Outro fator apontado pelo especialista foi a queda da procura pelos serviços de saúde durante a pandemia de covid. "E em quarto lugar, e eu quero crer que isso seja um problema menor no Brasil, há o movimento antivacina", diz. "Tanto obscurantismo na discussão sobre vacinas pode ter respingado na vacina da pólio também."

Segundo Carla Kobayashi, médica infectologista do Hospital Sírio-Libanês (SP), a pandemia de covid foi um "divisor de águas" na questão vacinal.

"Todo mundo virou especialista em vacina, passou-se a discutir qual vacina, qual marca. Isso poderia ser favorável, pois, quanto mais informação, melhor para a população. Mas o que vimos foi um cenário desfavorável, com muita fake news, desinformação, o que acabou afastando ainda mais a procura por outras vacinas, inclusive as que estão no calendário vacinal do Brasil desde a década de 1970", lamenta.

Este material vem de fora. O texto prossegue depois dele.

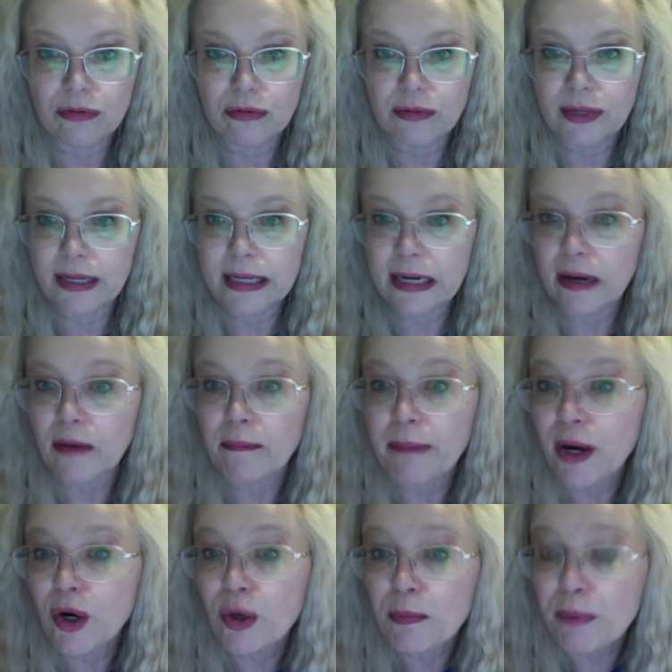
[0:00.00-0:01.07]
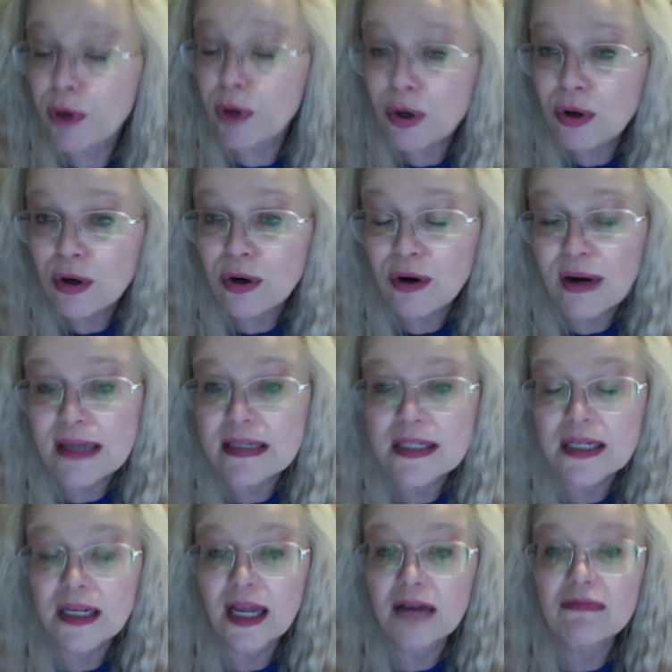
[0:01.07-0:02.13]
you know, burger
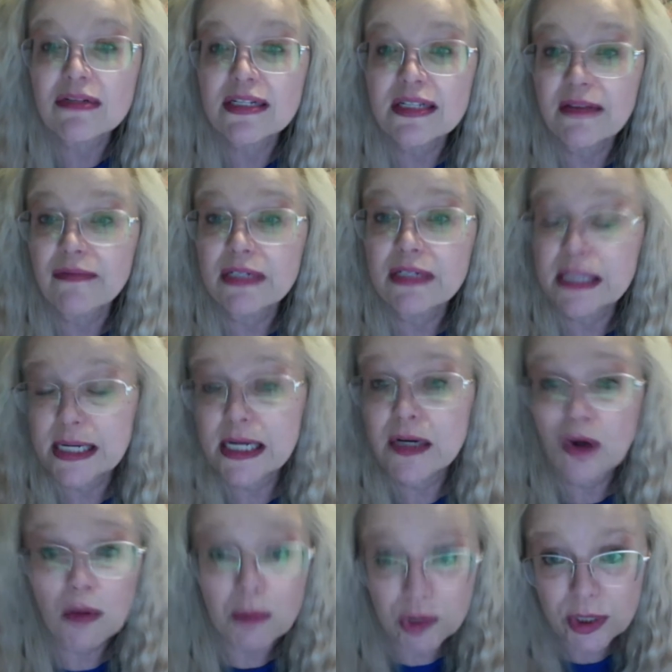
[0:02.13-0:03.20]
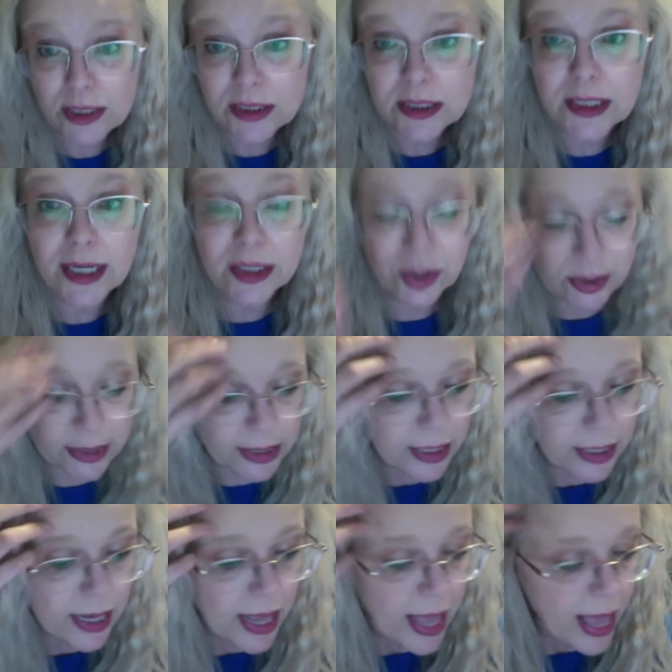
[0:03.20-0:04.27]
until I was 17, almost 18 actually.
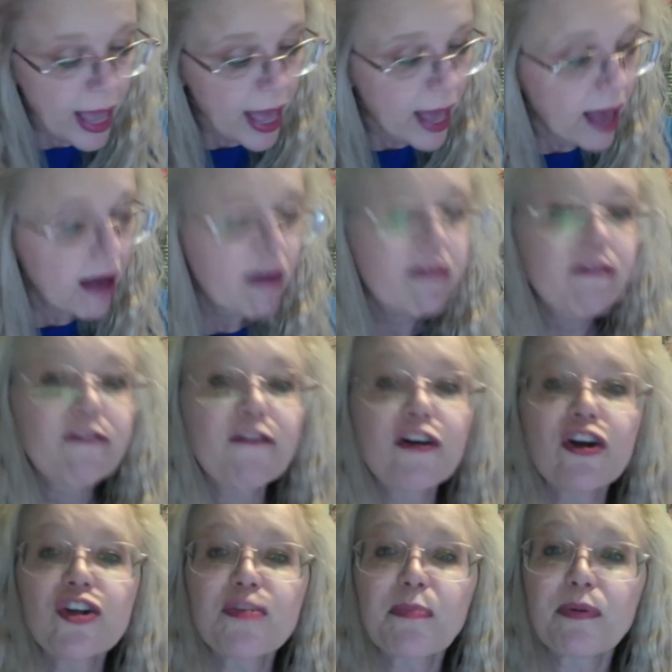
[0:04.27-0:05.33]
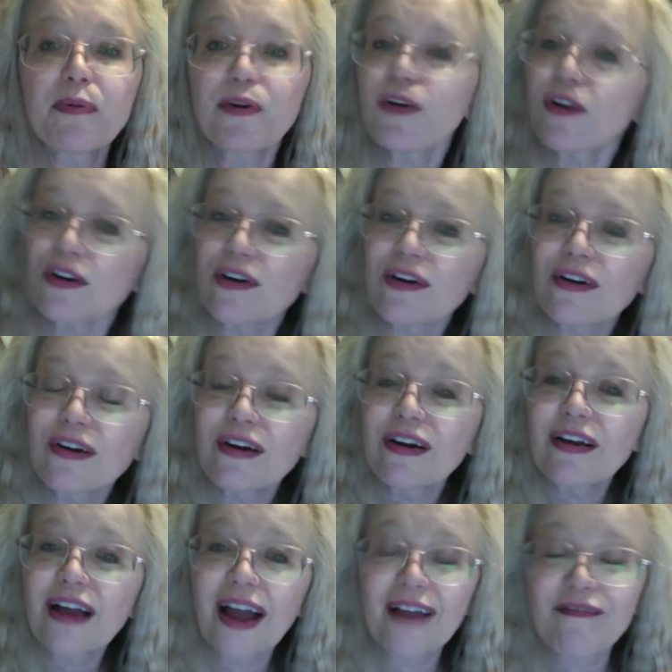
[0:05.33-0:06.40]
First burger
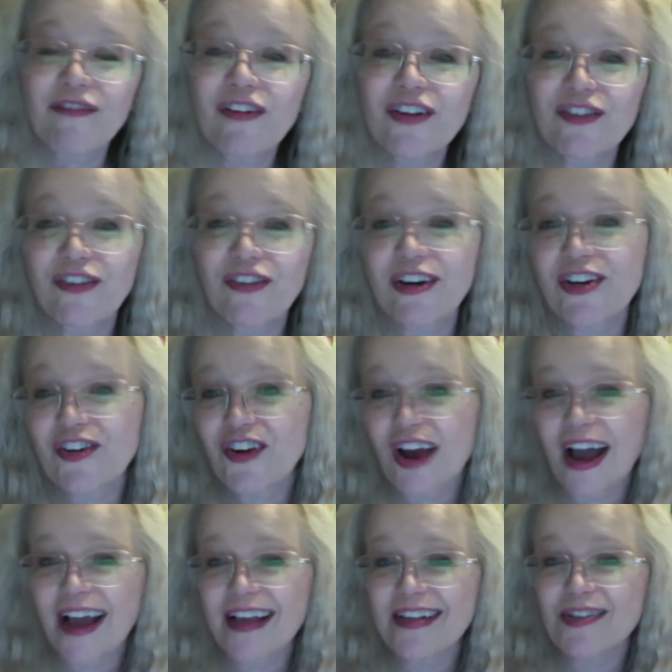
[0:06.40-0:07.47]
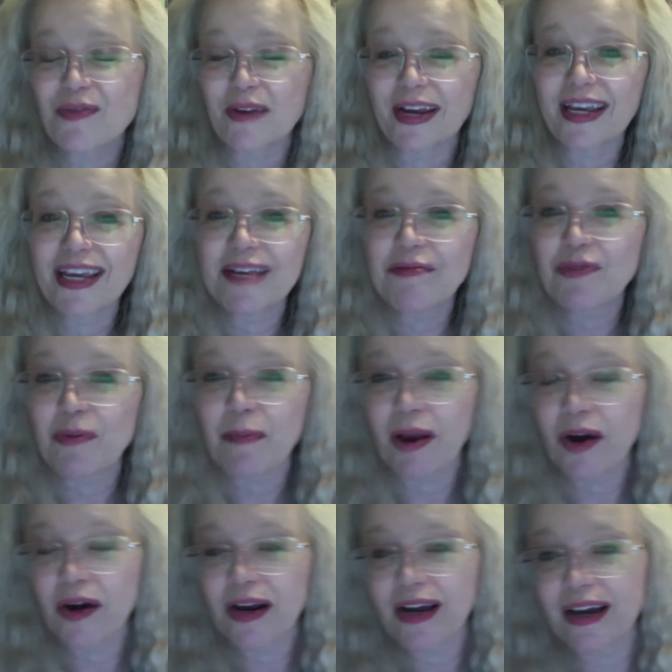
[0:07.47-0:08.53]
and first french fries when I came to
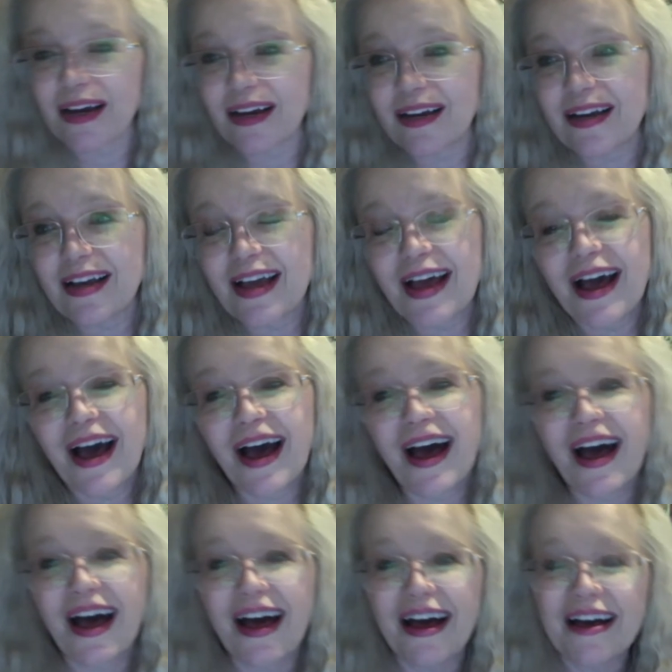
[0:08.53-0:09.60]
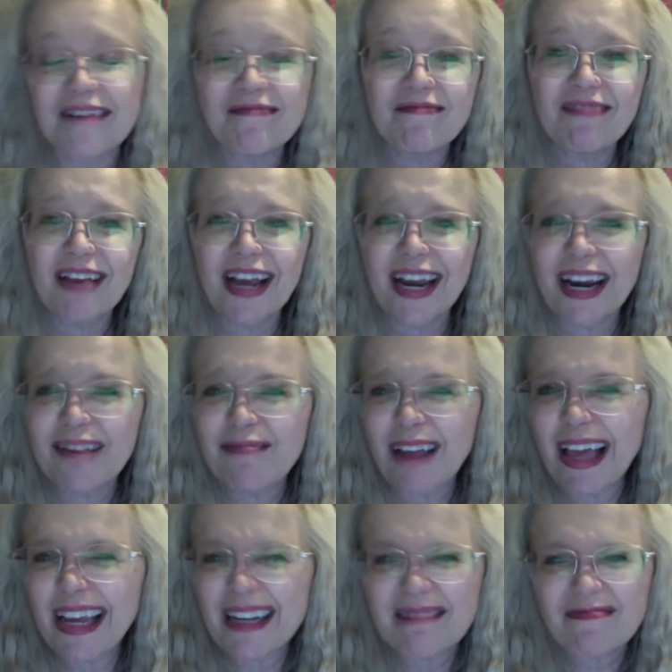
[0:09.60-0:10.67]
America, and I'm like,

Doença não tem cura e pode matar

A infecção pelo poliovírus inicialmente tem sintomas inespecíficos, como febre e dor de garganta. O perigo começa quando o vírus atinge o sistema nervoso central, podendo deixar sequelas neurológicas.

Dependendo do nervo afetado e do nível de comprometimento, a pessoa pode ter perda das funções motoras, atrofia de membros e lesão dos músculos respiratórios —o que pode levar à morte.

Stanislau lembra que não há cura. "É uma doença altamente transmissível e uma vez que a pessoa se infecte, fazemos um tratamento de suporte, mas a chance de ter uma sequela ou morrer de pólio é grande."

Campanha vai até setembro

A campanha nacional com foco na prevenção da poliomielite começou no dia 8 de agosto e vai até o dia 9 de setembro. O grupo-alvo são as mais de 14 milhões de crianças menores de 5 anos. A vacina injetável é aplicada aos 2, 4 e 6 meses de idade, e o reforço é em gotas para as crianças de 1 a 4 anos que já tomaram as três primeiras doses injetáveis.

Stanislau faz um apelo aos pais e responsáveis de crianças: "Que eles não percam a oportunidade de imunizar seus filhos, pois a ameaça é real. Precisamos urgentemente retomar os níveis de proteção vacinal acima dos 90% que já tivemos no passado."

Além da pólio, Kobayashi alerta para a importância de outros dois imunizantes: a tríplice viral, que protege contra sarampo, caxumba e rubéola, e a vacina contra meningite. "O momento é ideal para que os pais aproveitem a ida ao posto para atualizar a carteira vacinal das crianças, completando todas as vacinas que estiverem em atraso", diz.